Far As The Curse Is Found

What is our fascination with restoring old things? You’ve see thousands of DIY ideas on Pinterest for restoring beat up furniture. And how to restore old cars has it’s own TV show. There’s something beautiful about restoration, about returning something to its original luster. The very act of renewing a broken or old item brings satisfaction and joy—in both the process and the finished work.

Do you know that’s how God feels about restoring the world He made? Satisfaction and joy, today and in the finished work at Christ’s return. When sin entered the world, four relationships became broken:

  • We lost fellowship with God because our representatives Adam and Eve sinned
  • We lost our own identity and became psychologically alienated from ourselves, resulting in anxiety, confusion and mental illness
  •  We lost relational connection with others becoming lonely and fighting and blaming
  •  Physically, our bodies now become sick and die**

If you were to sum up all the problems of the world, they would fall into one or more of these named categories (theological, psychological, social, or physical).

In satisfaction and joy, the restoration is coming and will come to fruition under the perfect care of God.

God is in the process of restoring all things to Himself (Acts 3:20) and when Christ comes again, each alienation will be fully reconciled. Can you imagine? The last enemy will be death itself! (1 Corinthians 15:26).

So, today we live to participate with God in restoring all things:

  •  We lift up Jesus in our own hearts and before men and women that we might repent and be reconciled to God
  •  We find our identity as sons and daughters, no longer orphans (Galatians 3:4, 5). And we comfort and care for those in emotional distress
  •  We strive with the Spirit to have unity with others and we seek the peace of the land
  •  And finally we fight disease and care for the infirmed

In these ways, we join the Trinity in bringing God’s Kingdom—His restoration—on earth as it is in Heaven. Evangelism is restoration work. Providing wise counsel is restoration work. A helping hand, a cup of cold water, soothing a child, overlooking an offense, changing a bandage—all restoration work.

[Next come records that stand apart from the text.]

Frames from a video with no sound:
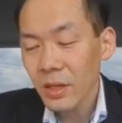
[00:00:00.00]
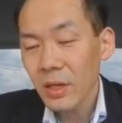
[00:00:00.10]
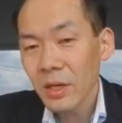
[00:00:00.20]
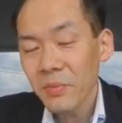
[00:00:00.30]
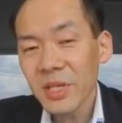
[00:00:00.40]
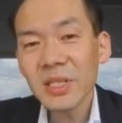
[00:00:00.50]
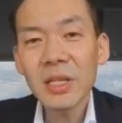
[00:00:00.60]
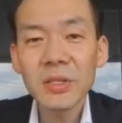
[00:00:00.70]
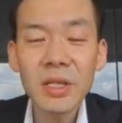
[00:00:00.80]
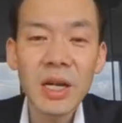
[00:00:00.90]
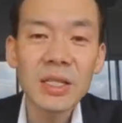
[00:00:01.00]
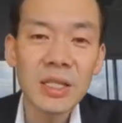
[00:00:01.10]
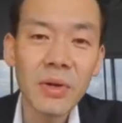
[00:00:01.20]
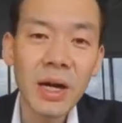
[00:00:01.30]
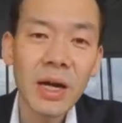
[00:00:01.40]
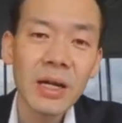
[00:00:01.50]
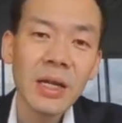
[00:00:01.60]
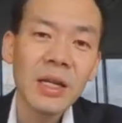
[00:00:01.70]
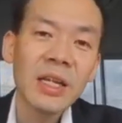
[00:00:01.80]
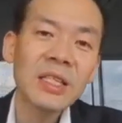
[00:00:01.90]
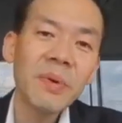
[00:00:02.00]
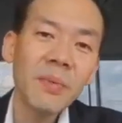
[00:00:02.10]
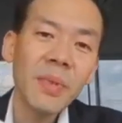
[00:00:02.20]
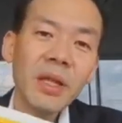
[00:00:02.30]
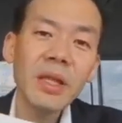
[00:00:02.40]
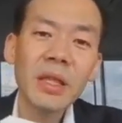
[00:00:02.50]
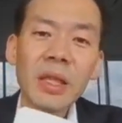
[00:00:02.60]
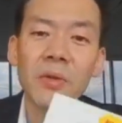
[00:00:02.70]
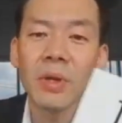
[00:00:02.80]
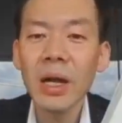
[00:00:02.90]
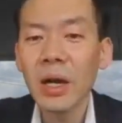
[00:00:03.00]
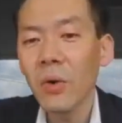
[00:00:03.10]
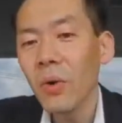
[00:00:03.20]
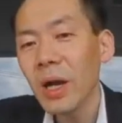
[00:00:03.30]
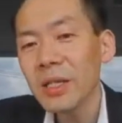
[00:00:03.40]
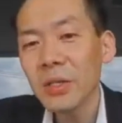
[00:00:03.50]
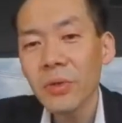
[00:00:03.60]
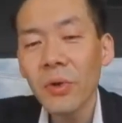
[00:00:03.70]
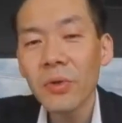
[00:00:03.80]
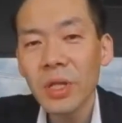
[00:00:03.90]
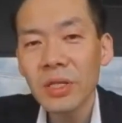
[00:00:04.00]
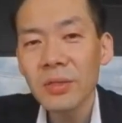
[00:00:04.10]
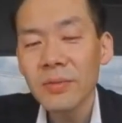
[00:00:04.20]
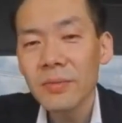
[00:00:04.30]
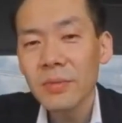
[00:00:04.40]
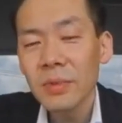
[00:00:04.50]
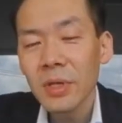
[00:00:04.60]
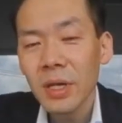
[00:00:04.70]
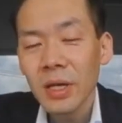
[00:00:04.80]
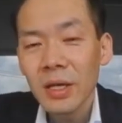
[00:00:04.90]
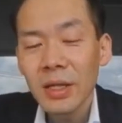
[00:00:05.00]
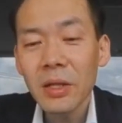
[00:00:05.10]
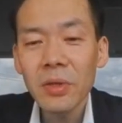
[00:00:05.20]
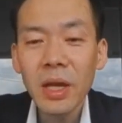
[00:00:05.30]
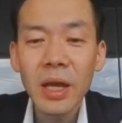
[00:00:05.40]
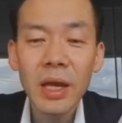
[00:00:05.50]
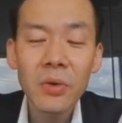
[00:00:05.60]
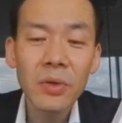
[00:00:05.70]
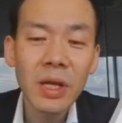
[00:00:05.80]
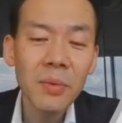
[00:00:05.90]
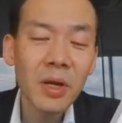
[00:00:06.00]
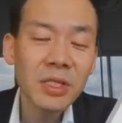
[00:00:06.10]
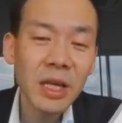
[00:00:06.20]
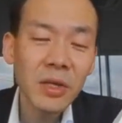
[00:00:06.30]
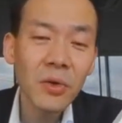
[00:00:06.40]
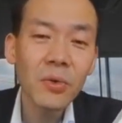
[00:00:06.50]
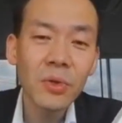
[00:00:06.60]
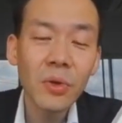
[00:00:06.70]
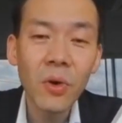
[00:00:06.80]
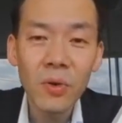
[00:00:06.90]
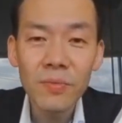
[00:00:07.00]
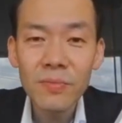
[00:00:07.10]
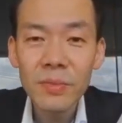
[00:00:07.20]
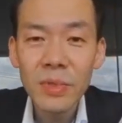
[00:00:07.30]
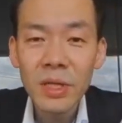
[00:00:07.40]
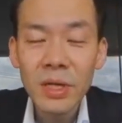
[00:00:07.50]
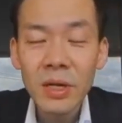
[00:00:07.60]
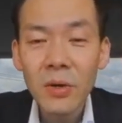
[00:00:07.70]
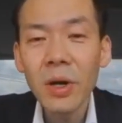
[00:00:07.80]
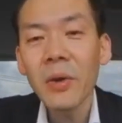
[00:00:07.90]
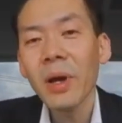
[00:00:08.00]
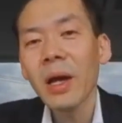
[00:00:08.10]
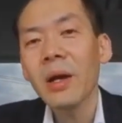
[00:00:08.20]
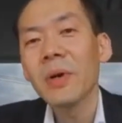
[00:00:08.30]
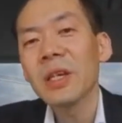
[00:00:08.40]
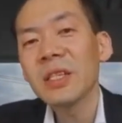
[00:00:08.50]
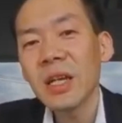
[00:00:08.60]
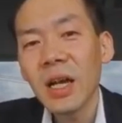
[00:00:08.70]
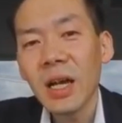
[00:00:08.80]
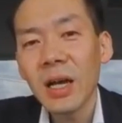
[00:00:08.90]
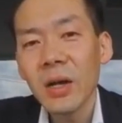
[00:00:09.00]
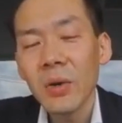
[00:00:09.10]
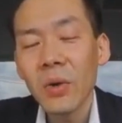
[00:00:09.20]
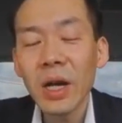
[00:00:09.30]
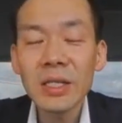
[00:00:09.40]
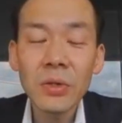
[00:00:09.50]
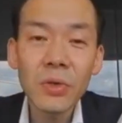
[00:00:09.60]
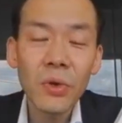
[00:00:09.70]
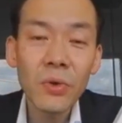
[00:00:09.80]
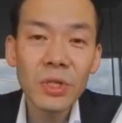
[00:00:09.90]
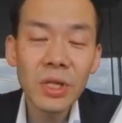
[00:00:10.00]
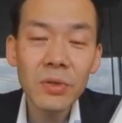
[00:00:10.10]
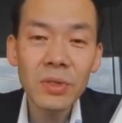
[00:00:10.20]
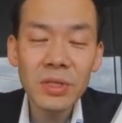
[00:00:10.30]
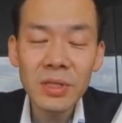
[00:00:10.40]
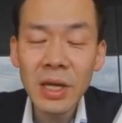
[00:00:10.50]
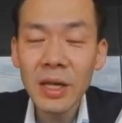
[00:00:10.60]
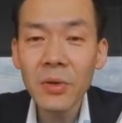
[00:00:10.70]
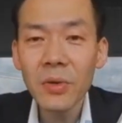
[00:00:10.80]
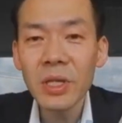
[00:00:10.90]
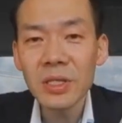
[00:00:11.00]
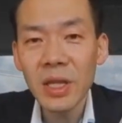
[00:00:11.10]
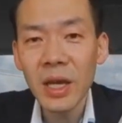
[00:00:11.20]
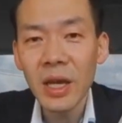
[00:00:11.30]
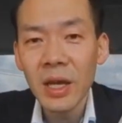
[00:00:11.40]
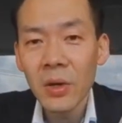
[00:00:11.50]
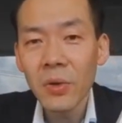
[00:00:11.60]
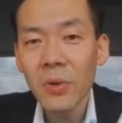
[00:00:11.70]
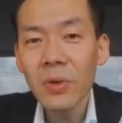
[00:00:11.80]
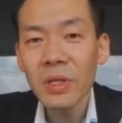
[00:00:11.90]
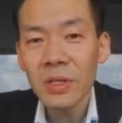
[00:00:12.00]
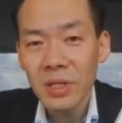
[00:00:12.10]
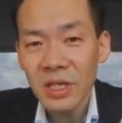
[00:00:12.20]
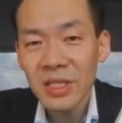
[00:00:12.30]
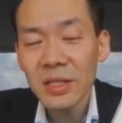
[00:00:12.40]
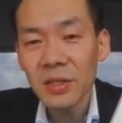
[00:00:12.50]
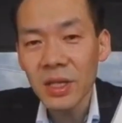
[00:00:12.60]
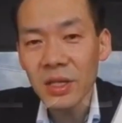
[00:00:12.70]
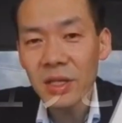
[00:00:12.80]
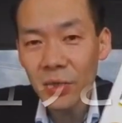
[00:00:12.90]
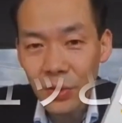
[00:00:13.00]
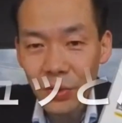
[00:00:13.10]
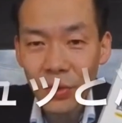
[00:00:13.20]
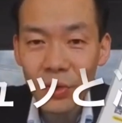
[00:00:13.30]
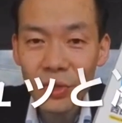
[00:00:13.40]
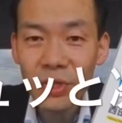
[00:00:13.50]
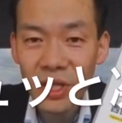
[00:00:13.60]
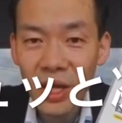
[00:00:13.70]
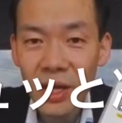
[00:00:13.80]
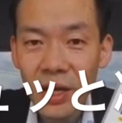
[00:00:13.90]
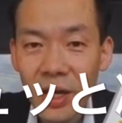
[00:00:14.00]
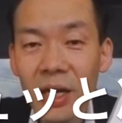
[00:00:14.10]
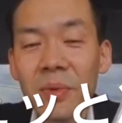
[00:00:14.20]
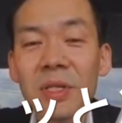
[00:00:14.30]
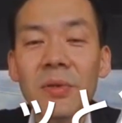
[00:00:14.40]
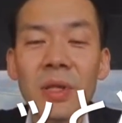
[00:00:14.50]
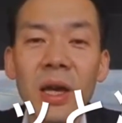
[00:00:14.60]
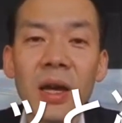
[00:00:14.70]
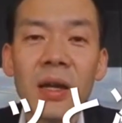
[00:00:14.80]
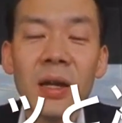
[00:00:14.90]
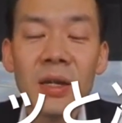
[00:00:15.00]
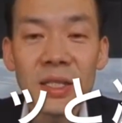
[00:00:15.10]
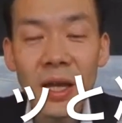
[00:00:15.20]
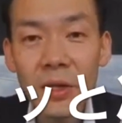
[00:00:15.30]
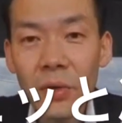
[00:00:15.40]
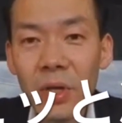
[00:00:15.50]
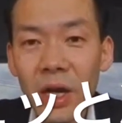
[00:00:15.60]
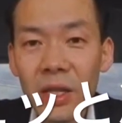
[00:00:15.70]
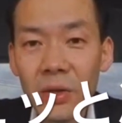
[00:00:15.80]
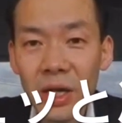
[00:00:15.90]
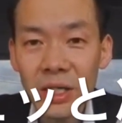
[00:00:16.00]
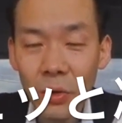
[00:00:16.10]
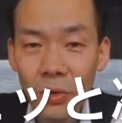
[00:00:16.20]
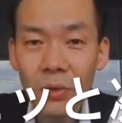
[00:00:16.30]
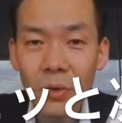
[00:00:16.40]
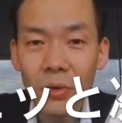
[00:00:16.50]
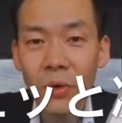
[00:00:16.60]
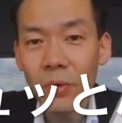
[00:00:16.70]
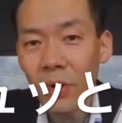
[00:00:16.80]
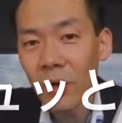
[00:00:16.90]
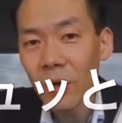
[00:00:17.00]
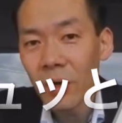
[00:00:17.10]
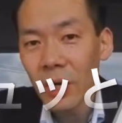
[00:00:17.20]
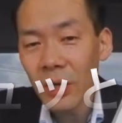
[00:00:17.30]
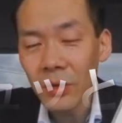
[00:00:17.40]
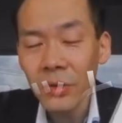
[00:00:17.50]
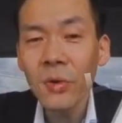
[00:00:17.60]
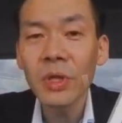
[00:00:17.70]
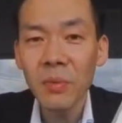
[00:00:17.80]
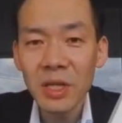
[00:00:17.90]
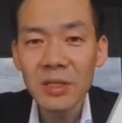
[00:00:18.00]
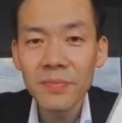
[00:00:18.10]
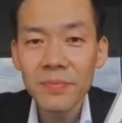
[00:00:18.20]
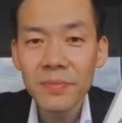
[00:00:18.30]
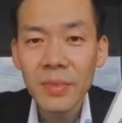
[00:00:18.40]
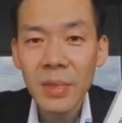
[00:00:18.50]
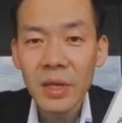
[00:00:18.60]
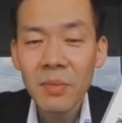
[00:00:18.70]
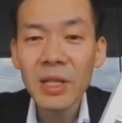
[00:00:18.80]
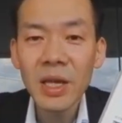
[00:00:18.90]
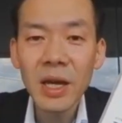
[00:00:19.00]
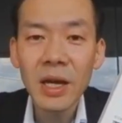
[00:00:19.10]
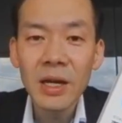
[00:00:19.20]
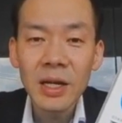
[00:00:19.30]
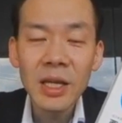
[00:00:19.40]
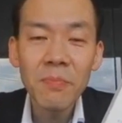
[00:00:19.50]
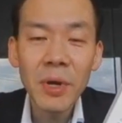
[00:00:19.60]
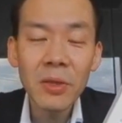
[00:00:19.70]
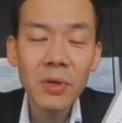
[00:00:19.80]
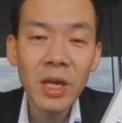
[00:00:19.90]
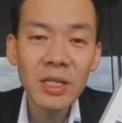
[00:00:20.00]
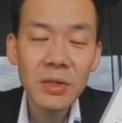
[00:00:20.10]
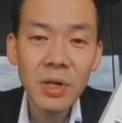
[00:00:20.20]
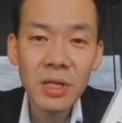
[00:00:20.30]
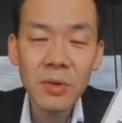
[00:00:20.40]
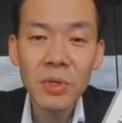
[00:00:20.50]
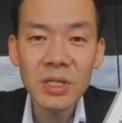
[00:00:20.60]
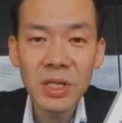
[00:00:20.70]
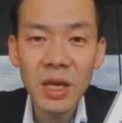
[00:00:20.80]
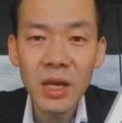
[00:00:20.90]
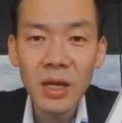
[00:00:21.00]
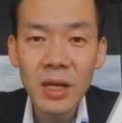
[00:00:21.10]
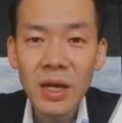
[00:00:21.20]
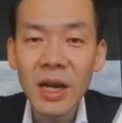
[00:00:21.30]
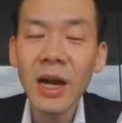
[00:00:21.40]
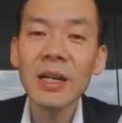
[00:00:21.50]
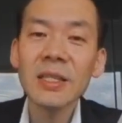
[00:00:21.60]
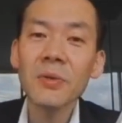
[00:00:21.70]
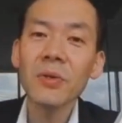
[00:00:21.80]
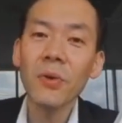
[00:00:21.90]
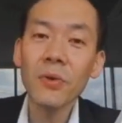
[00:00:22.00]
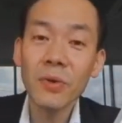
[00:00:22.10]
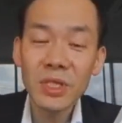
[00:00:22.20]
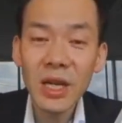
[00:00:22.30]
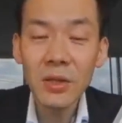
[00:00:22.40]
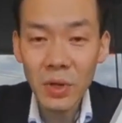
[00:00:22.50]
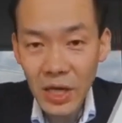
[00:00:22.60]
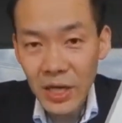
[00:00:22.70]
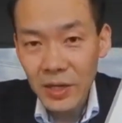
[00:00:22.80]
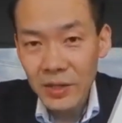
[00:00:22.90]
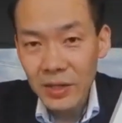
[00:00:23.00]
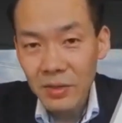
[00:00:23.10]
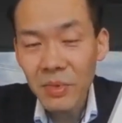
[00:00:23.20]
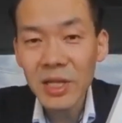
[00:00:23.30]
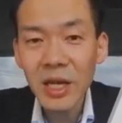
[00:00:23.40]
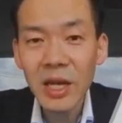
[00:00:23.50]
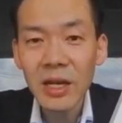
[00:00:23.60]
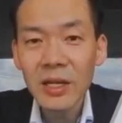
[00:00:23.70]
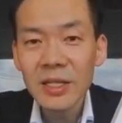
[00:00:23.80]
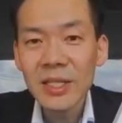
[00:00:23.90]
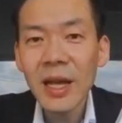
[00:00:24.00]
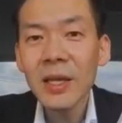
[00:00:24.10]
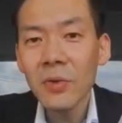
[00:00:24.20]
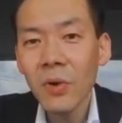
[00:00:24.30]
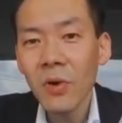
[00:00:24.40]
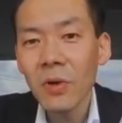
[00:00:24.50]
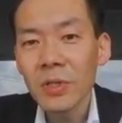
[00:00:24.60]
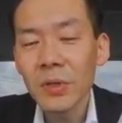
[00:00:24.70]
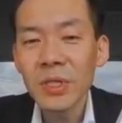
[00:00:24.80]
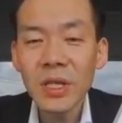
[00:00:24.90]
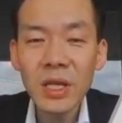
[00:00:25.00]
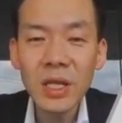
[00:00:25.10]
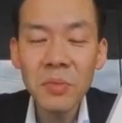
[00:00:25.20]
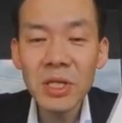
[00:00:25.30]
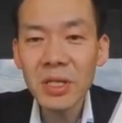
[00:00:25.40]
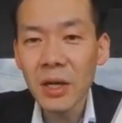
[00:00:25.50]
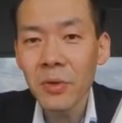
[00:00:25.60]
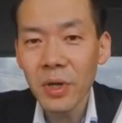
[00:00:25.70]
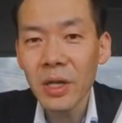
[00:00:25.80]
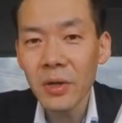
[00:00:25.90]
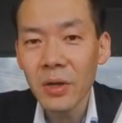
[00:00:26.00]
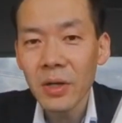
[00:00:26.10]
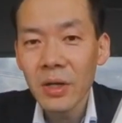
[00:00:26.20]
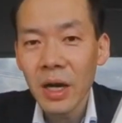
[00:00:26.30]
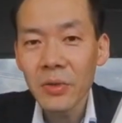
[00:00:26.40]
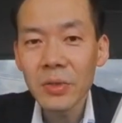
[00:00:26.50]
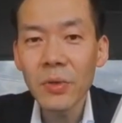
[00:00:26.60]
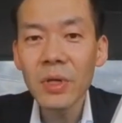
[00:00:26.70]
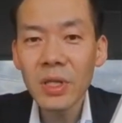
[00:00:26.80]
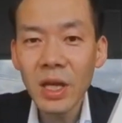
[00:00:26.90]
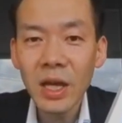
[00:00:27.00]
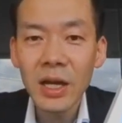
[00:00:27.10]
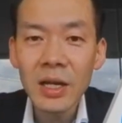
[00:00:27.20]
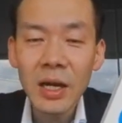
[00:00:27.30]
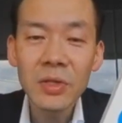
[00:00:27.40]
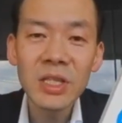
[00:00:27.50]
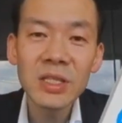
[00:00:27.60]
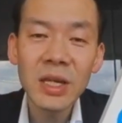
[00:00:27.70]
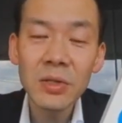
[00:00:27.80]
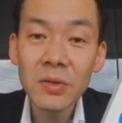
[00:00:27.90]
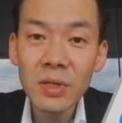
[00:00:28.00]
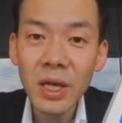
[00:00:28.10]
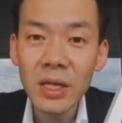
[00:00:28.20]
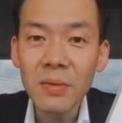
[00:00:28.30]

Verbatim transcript: ビジネスに関しては一番メインでやってるのがお会社の教育です。なのでこのナンバーワン社員教育という本、これは私がお会社の教育をしている内容をですね、この本一冊にギュッと凝縮してありますので、社員教育に入っている会社はほとんどこの本を読んでいます。また一般の経営者の方でもですね、会社の教育をしたいとか、また社員を率先的に自ら動けるそういった人材を作りたい、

Finally, we look forward to the day of complete restoration, when the lion will lie down with the lamb, when all brokenness is healed, when the King returns for His bride.

In The Lord of Rings, Gandalf asks, “Is everything sad going to come untrue?” Yes, by God’s grace, it is! Until then, we wait with eager expectation and sing with the chorus:

No more let sins and sorrows grow, Nor thorns infest the ground;
He comes to make his blessings flow
, Far as the curse is found”

Joy to the world!

(**I first heard of the “four curses” from a taped sermon by Francis Schaeffer. And Tim Keller also expands on these “alienations” in his work.)